# A couple of simple derivative problems

• Mar 31st 2011, 06:30 PM
TenaciousE
A couple of simple derivative problems
It's been a while since I've done derivatives and I'm having problems with these two. I know they aren't horribly complicated, but I just can't seem to get them right

1) $tan(sqrt{(1-x)})$ Find Y'
2) $(x^2)(y^3) + 3y^2 = x - 4y$ Find Y''
• Mar 31st 2011, 06:34 PM
TheChaz
How do you know that you haven't gotten them right? Do you have the solutions? If so, please show your work and many of us would be glad to add our input.
• Mar 31st 2011, 06:56 PM
TenaciousE
Sorry I don't know how to use the text functions to make it look better >.< Anyway, here is what I have so far.
1) y = tan(sqrt(1-x))
y' = .5tan(1-x)^-.5 (sec(1-x))^2
y' = ((sec(1-x))^2)/2tan(1-x)^.5

2) I don't remember much at all about implicit differentiation.. I'm having trouble finding the first derivative
(x^2)(y^3) + 3y^2 = x - 4y
y'((3x^2)(y^2) + 6y + 4) = 1 - 2xy^3
y' = (1 - 2xy^3)/((3x^2)(y^2) + 6y + 4)
I'm not sure if either of these are actually right, but they don't look right. If the second one is right, the second derivative is going to be ridiculous
• Mar 31st 2011, 07:09 PM
TheChaz
Quote:

Originally Posted by TenaciousE
Sorry I don't know how to use the text functions to make it look better >.< Anyway, here is what I have so far.
1)
$y = tan(\sqrt{1-x})$
$y' = .5tan((1-x)^{-.5}) sec^2(1-x)$

$y' = \frac{(sec(1-x))^2)}{2tan(1-x)^{.5}}$
2) I don't remember much at all about implicit differentiation.. I'm having trouble finding the first derivative
$(x^2)(y^3) + 3y^2 = x - 4y
$

$y'((3x^2)(y^2) + 6y + 4) = 1 - 2xy^3$
$
y' = (1 - 2xy^3)/((3x^2)(y^2) + 6y + 4)$

I'm not sure if either of these are actually right, but they don't look right. If the second one is right, the second derivative is going to be ridiculous

(Many things clean-up nicely with tex tags. For exponents with more than one character, I used - and you should use! - { } )

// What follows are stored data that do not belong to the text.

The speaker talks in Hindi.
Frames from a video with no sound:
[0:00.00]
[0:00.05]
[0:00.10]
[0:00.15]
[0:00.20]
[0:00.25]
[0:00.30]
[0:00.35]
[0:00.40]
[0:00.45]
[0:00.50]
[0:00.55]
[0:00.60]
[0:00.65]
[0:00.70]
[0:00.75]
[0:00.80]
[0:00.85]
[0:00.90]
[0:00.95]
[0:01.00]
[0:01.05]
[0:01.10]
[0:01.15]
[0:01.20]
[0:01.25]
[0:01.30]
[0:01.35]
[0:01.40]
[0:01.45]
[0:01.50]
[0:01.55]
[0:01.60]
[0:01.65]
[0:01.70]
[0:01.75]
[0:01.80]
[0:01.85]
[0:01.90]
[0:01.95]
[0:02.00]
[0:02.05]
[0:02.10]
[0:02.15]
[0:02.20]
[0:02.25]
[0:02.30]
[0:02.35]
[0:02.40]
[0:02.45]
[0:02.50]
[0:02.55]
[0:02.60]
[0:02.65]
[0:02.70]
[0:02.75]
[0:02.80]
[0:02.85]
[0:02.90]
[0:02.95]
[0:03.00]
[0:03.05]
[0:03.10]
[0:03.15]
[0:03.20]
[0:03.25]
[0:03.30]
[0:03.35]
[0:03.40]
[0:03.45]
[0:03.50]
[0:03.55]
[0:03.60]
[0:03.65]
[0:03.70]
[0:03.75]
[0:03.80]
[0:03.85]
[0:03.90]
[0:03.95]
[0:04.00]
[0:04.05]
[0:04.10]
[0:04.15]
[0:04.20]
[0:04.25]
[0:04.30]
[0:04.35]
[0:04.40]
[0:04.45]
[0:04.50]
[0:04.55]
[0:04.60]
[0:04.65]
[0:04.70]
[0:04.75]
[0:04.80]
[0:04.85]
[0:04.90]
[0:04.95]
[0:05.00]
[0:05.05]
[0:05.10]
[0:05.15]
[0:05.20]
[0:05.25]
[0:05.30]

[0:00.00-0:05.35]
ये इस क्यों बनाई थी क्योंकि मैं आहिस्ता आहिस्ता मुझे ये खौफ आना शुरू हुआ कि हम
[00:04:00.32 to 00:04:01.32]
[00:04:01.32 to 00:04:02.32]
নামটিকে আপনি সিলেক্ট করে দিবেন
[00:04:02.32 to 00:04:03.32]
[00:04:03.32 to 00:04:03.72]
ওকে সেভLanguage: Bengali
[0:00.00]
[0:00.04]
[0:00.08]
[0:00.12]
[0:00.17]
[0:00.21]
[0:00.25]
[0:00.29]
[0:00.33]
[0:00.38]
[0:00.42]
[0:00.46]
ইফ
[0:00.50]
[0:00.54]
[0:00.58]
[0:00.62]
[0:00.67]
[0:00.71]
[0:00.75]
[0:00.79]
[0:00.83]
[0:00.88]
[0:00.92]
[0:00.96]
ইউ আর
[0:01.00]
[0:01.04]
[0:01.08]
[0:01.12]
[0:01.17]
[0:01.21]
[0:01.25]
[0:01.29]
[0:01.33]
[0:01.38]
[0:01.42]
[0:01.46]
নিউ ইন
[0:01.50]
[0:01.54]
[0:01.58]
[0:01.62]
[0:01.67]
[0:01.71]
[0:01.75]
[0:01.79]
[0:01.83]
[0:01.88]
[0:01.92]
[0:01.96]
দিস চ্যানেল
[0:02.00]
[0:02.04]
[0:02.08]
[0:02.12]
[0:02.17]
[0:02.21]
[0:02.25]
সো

I tried to make (1) look ok...
For the sake of my typing, let's call the square root "u".
We have y = tan(u)
Then y' = sec^2(u)*u'
And u' = -.5/u (don't forget to use chain rule TWICE to get the derivative of (1-x)).

2.
$(x^2)(y^3) + 3y^2 = x - 4y
$

$x^2(3y^2)y' + 2x(y^3) + 6y*y' = 1 -4y'$

$y'(3x^2y^2 + 6y + 4) = 1 - 2xy^3$

I think (trying to format and work it as I go...)! Then divide by the factor next to y'...